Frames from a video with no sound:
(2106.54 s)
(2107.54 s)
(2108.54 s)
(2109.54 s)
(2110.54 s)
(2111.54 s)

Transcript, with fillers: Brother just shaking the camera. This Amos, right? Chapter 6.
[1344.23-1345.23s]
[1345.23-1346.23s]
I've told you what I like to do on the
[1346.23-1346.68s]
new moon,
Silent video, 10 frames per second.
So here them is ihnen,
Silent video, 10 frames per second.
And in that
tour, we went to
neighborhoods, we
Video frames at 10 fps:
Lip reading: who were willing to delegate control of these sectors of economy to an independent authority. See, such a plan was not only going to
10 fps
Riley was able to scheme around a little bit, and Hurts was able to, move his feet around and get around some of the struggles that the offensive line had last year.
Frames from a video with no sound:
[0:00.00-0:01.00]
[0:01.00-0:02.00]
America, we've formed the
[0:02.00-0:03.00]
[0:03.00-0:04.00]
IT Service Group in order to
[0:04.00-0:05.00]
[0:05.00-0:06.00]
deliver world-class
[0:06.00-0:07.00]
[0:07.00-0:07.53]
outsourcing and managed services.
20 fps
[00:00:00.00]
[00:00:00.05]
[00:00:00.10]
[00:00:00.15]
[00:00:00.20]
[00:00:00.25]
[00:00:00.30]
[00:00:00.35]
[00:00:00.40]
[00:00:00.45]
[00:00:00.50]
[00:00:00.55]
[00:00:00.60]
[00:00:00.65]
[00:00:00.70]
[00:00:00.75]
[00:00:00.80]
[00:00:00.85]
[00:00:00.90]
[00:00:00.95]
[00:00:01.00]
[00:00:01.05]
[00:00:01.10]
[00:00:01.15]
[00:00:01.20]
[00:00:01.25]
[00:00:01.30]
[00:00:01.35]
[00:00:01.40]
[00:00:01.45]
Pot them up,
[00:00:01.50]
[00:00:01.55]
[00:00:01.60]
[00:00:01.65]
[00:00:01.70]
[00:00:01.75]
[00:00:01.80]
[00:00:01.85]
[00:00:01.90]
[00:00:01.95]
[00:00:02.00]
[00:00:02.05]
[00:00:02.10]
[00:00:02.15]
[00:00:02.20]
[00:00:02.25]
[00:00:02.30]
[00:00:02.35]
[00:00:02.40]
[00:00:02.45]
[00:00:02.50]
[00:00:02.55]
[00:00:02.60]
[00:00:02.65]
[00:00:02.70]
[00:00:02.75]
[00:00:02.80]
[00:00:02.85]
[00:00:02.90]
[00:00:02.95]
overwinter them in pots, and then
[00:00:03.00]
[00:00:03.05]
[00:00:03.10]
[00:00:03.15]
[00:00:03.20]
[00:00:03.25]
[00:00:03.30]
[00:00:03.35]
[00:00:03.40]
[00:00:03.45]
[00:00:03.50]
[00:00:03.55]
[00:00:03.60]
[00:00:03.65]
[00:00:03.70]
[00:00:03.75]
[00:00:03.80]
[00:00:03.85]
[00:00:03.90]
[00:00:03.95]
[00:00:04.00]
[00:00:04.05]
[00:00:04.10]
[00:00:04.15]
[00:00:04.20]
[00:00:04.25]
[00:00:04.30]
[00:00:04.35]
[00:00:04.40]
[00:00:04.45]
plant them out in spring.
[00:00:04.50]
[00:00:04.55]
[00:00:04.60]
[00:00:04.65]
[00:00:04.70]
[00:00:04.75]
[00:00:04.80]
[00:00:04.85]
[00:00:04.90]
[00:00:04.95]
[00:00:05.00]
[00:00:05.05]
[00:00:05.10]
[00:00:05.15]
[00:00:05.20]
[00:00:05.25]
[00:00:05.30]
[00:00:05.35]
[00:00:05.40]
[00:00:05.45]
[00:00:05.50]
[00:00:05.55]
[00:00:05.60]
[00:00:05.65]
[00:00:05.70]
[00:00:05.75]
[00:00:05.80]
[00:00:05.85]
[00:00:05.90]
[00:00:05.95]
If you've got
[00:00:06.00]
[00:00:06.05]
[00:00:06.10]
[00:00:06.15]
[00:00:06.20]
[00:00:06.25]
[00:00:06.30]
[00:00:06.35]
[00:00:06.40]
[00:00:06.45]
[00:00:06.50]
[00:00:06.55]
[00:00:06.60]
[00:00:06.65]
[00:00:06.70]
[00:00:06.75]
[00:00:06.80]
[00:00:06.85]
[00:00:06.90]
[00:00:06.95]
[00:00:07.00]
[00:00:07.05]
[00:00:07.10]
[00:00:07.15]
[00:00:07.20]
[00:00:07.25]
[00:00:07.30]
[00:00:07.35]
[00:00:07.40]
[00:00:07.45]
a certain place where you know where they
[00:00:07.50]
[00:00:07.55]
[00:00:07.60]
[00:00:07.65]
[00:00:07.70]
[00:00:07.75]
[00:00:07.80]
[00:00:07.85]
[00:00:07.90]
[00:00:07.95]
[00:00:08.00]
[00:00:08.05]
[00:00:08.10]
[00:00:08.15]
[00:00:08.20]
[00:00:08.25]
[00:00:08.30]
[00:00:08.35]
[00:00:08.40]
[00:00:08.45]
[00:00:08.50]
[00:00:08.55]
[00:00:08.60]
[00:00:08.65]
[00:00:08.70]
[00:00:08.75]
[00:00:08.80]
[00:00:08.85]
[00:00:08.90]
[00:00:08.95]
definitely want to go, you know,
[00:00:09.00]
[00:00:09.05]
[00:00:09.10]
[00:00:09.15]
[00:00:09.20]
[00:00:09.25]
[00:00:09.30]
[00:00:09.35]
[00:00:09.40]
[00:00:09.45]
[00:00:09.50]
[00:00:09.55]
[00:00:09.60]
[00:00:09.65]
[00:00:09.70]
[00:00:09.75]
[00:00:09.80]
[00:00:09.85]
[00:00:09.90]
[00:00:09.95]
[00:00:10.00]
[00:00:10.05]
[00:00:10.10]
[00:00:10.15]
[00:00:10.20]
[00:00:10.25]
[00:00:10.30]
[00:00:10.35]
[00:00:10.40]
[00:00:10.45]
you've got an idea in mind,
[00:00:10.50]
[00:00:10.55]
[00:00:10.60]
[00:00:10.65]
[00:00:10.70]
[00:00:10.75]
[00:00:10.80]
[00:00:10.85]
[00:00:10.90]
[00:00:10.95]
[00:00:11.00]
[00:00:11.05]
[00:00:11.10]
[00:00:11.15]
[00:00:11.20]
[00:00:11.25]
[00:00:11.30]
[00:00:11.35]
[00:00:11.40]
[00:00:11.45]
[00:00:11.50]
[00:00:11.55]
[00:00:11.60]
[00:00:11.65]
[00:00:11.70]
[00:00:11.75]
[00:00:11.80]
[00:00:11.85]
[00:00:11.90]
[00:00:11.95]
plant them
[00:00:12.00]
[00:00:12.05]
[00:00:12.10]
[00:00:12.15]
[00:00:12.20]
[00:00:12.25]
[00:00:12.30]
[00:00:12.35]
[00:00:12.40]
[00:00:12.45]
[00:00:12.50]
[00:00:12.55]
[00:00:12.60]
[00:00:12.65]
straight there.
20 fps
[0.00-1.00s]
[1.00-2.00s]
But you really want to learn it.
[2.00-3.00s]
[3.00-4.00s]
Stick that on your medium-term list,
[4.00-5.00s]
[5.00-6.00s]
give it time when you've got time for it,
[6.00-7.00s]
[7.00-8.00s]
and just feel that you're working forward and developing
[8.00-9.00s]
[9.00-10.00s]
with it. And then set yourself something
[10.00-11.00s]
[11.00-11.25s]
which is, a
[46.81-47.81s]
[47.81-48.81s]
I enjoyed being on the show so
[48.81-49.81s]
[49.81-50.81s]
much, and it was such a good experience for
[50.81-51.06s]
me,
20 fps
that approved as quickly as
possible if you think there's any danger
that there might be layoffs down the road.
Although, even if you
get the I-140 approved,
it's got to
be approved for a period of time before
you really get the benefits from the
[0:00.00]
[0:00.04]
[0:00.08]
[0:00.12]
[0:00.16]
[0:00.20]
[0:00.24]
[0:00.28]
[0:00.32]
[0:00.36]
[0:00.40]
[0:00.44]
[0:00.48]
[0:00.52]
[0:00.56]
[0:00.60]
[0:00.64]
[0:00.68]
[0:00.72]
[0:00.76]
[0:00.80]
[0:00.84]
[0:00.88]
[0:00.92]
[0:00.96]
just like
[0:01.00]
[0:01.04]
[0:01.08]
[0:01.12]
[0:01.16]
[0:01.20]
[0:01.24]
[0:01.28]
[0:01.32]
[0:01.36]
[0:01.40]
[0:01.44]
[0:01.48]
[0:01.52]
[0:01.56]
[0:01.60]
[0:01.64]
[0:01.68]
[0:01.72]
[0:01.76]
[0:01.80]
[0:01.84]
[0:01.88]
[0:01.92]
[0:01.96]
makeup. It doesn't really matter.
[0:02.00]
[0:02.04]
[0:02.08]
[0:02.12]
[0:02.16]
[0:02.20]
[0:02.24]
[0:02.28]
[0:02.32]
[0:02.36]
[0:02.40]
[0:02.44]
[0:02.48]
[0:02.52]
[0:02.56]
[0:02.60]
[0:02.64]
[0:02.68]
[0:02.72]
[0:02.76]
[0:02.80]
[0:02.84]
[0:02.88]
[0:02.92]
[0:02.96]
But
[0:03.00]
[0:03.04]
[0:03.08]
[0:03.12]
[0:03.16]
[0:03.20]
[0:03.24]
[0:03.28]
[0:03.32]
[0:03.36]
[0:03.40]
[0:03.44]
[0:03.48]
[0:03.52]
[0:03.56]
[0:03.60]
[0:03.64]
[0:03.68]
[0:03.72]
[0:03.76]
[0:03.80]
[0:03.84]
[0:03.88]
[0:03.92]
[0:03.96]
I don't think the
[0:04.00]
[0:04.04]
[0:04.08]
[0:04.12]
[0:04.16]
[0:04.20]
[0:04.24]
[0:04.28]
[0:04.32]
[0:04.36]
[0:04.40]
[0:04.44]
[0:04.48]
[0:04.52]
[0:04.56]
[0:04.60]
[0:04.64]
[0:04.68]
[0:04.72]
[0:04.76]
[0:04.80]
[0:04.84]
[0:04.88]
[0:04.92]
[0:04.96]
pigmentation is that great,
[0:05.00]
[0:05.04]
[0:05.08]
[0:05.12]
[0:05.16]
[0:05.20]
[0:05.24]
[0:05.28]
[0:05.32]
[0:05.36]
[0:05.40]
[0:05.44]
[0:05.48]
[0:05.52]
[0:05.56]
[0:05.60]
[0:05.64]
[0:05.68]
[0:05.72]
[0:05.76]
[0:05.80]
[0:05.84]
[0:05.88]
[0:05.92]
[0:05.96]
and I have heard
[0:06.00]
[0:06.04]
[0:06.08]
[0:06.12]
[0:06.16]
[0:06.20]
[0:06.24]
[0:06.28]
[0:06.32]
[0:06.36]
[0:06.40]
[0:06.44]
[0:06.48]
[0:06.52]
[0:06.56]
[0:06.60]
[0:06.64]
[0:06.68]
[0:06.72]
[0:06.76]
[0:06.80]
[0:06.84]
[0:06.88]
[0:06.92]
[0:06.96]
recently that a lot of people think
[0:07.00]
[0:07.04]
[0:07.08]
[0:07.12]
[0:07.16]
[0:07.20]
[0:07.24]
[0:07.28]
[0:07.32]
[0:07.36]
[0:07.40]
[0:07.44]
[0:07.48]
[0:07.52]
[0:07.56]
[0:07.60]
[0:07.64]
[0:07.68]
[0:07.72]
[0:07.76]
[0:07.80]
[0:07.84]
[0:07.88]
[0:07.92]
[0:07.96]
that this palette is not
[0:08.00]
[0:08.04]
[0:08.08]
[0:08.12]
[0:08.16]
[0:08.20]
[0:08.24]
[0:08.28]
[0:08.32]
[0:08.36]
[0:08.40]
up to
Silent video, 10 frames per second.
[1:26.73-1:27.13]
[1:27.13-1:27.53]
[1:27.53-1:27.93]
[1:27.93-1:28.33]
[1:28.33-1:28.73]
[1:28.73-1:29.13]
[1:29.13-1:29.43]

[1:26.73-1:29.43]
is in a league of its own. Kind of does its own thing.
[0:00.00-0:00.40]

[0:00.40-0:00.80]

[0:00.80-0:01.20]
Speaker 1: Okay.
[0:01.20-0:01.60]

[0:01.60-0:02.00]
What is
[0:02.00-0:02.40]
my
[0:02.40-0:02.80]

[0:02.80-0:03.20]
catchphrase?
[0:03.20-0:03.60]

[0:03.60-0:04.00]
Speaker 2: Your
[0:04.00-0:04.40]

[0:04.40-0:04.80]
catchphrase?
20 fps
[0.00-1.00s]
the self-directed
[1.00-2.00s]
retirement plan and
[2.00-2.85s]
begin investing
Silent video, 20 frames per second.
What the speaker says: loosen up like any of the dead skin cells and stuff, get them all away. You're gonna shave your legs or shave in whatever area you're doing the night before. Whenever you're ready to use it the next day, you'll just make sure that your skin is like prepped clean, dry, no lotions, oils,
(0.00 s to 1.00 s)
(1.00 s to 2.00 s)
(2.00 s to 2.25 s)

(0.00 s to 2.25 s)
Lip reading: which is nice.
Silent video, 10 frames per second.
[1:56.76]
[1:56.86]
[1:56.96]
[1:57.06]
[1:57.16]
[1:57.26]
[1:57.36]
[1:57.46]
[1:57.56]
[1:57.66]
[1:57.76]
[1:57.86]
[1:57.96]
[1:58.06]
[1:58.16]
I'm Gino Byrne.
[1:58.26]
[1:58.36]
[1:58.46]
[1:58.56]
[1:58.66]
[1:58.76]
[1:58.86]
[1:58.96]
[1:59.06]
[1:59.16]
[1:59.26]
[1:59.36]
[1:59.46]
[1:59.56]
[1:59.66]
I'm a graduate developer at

-----

Exercise description:
The entries above hold a line with "[00:00:08.05]" and a later line with "[6.00-7.00s]". Write out exactly those lines and all lines between, nothing more.

Solved problem:
[00:00:08.05]
[00:00:08.10]
[00:00:08.15]
[00:00:08.20]
[00:00:08.25]
[00:00:08.30]
[00:00:08.35]
[00:00:08.40]
[00:00:08.45]
[00:00:08.50]
[00:00:08.55]
[00:00:08.60]
[00:00:08.65]
[00:00:08.70]
[00:00:08.75]
[00:00:08.80]
[00:00:08.85]
[00:00:08.90]
[00:00:08.95]
definitely want to go, you know,
[00:00:09.00]
[00:00:09.05]
[00:00:09.10]
[00:00:09.15]
[00:00:09.20]
[00:00:09.25]
[00:00:09.30]
[00:00:09.35]
[00:00:09.40]
[00:00:09.45]
[00:00:09.50]
[00:00:09.55]
[00:00:09.60]
[00:00:09.65]
[00:00:09.70]
[00:00:09.75]
[00:00:09.80]
[00:00:09.85]
[00:00:09.90]
[00:00:09.95]
[00:00:10.00]
[00:00:10.05]
[00:00:10.10]
[00:00:10.15]
[00:00:10.20]
[00:00:10.25]
[00:00:10.30]
[00:00:10.35]
[00:00:10.40]
[00:00:10.45]
you've got an idea in mind,
[00:00:10.50]
[00:00:10.55]
[00:00:10.60]
[00:00:10.65]
[00:00:10.70]
[00:00:10.75]
[00:00:10.80]
[00:00:10.85]
[00:00:10.90]
[00:00:10.95]
[00:00:11.00]
[00:00:11.05]
[00:00:11.10]
[00:00:11.15]
[00:00:11.20]
[00:00:11.25]
[00:00:11.30]
[00:00:11.35]
[00:00:11.40]
[00:00:11.45]
[00:00:11.50]
[00:00:11.55]
[00:00:11.60]
[00:00:11.65]
[00:00:11.70]
[00:00:11.75]
[00:00:11.80]
[00:00:11.85]
[00:00:11.90]
[00:00:11.95]
plant them
[00:00:12.00]
[00:00:12.05]
[00:00:12.10]
[00:00:12.15]
[00:00:12.20]
[00:00:12.25]
[00:00:12.30]
[00:00:12.35]
[00:00:12.40]
[00:00:12.45]
[00:00:12.50]
[00:00:12.55]
[00:00:12.60]
[00:00:12.65]
straight there.
20 fps
[0.00-1.00s]
[1.00-2.00s]
But you really want to learn it.
[2.00-3.00s]
[3.00-4.00s]
Stick that on your medium-term list,
[4.00-5.00s]
[5.00-6.00s]
give it time when you've got time for it,
[6.00-7.00s]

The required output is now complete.